Synthetic biology aims to exercise control in the design, characterization and construction of living organisms and biological parts. No longer the domain of science fiction literature, it has progressed by leaps and bounds in recent years, accompanied by great promises and grave risks. Potential positive impacts of this new multidisciplinary area of research include development of agricultural crops with improved resistance to environmental stresses and genetic control of disease vectors, such as mosquitoes. At the same time, it involves not only environmental, socio-economic and security risks, but also ethical concerns.

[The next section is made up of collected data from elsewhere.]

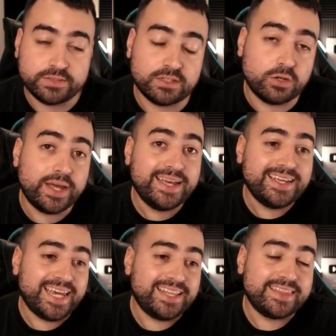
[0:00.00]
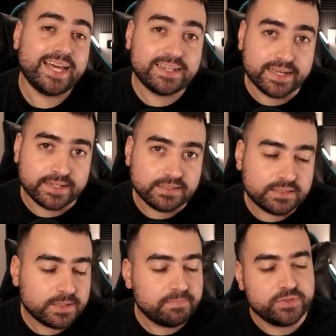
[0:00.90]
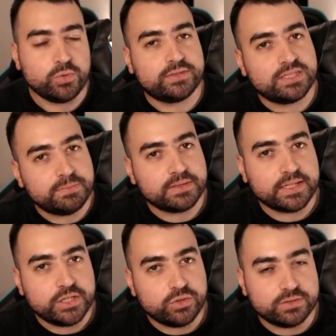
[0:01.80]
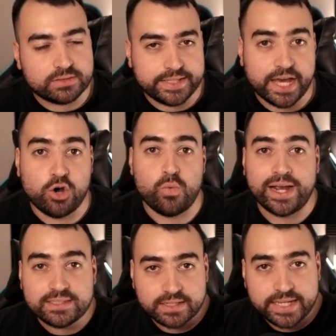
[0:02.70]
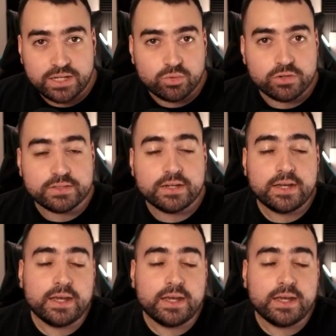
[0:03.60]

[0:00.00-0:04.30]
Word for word: So in that case, you would typically use the await keyword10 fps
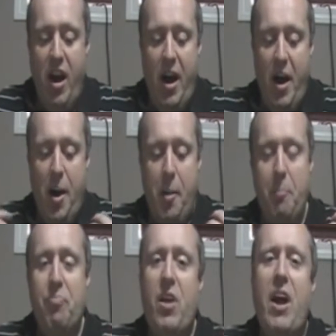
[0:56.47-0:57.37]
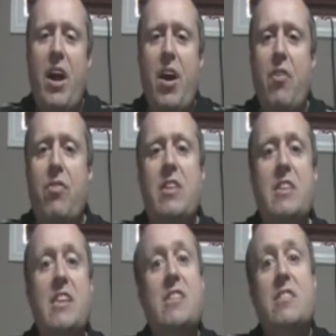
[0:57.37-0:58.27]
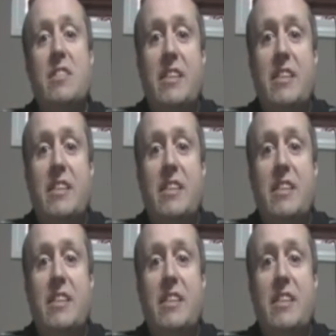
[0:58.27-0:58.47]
of theseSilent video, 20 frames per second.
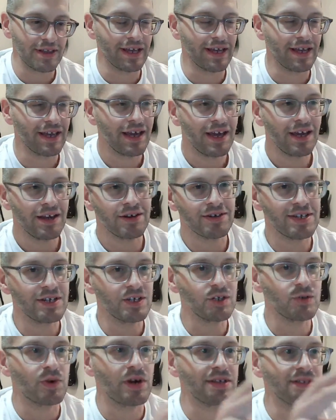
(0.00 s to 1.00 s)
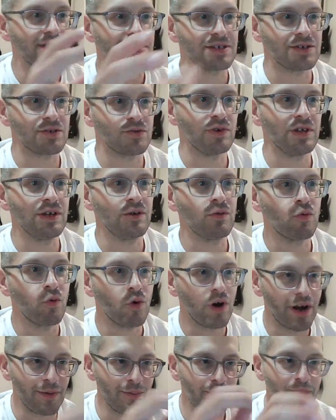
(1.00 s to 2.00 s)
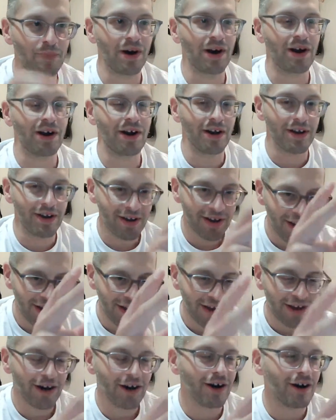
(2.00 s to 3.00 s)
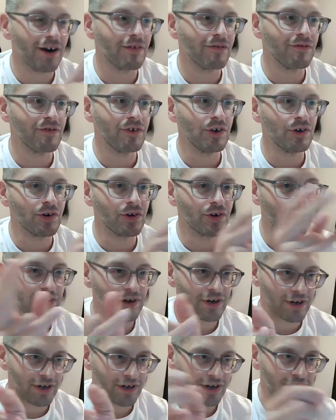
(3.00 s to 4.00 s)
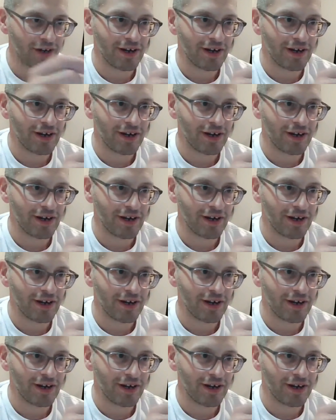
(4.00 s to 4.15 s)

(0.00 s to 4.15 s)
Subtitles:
Like, your sales process is really one part of yourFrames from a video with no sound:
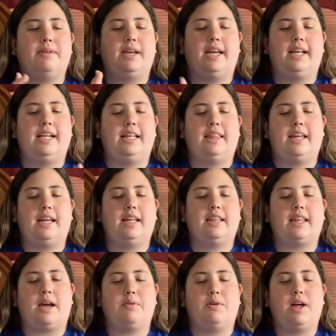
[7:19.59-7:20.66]
anything
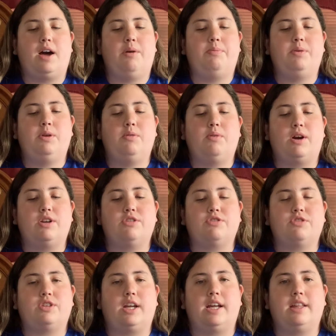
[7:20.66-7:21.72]
that will help you
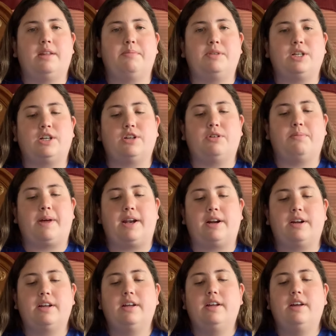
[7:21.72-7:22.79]
understand the material better?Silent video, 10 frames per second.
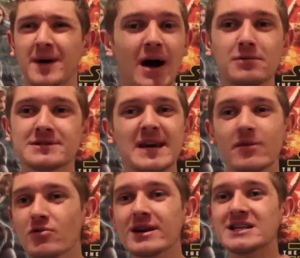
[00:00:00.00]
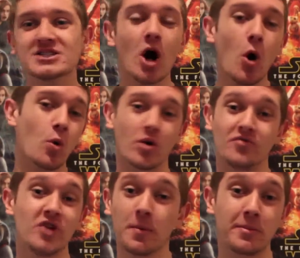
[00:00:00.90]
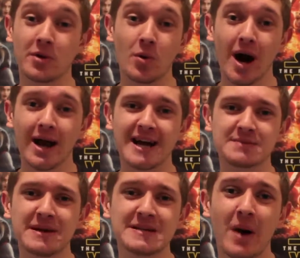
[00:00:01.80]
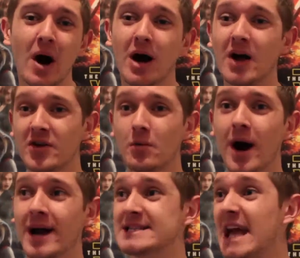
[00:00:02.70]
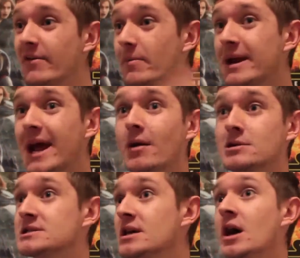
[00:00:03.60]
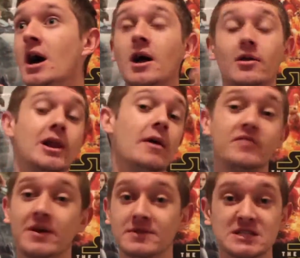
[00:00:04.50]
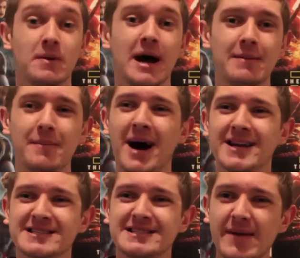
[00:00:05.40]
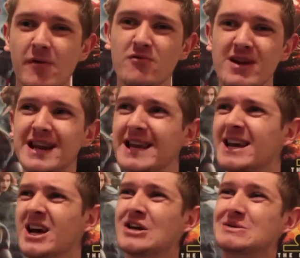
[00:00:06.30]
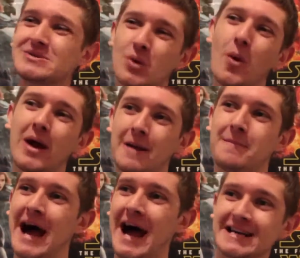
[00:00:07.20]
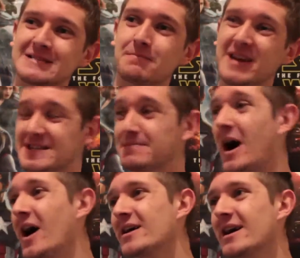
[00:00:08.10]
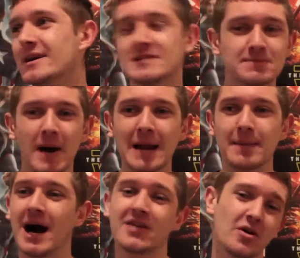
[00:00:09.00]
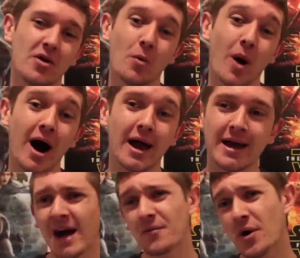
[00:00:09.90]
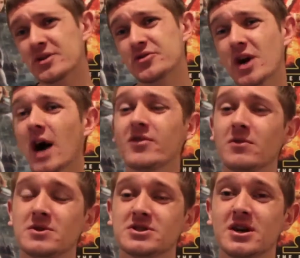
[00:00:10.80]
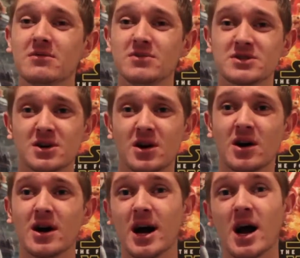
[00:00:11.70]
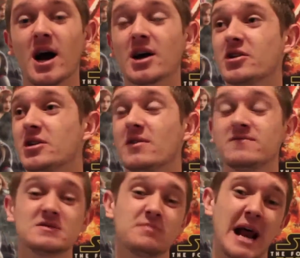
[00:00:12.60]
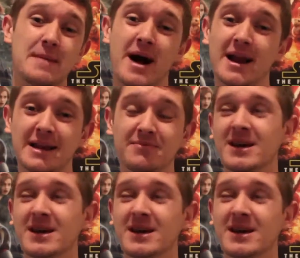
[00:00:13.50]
but I was never really sold on Tobey Maguire as Peter Parker. I don't know why, because everybody else loved him as Spider-Man, but I just never really saw him as Peter Parker and Spider-Man. I don't know why. I thought Andrew Garfield was a good enough Spider-Man.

Law and governance have failed to keep pace with innovations in this field. Lab experimentation and field trials take place in a legal vacuum. On top of companies and research institutes, a vibrant do-it-yourself (DIY) community is engaged in research, claiming to democratize science and problem solving. While legal orders at the national and regional level are struggling, global deliberations on the environmental and socio-economic impacts of synthetic biology have only recently begun under the auspices of UN multilateral environmental agreements. Negotiations are expected to be difficult, and policy-relevant academic analysis is urgently needed. Elsa Tsioumani's project will develop a new integrative framework for the governance of synthetic biology. 


Elissavet Tsioumani (School of International Studies, University of Trento)


Louisa R. Parks (School of International Studies, University of Trento)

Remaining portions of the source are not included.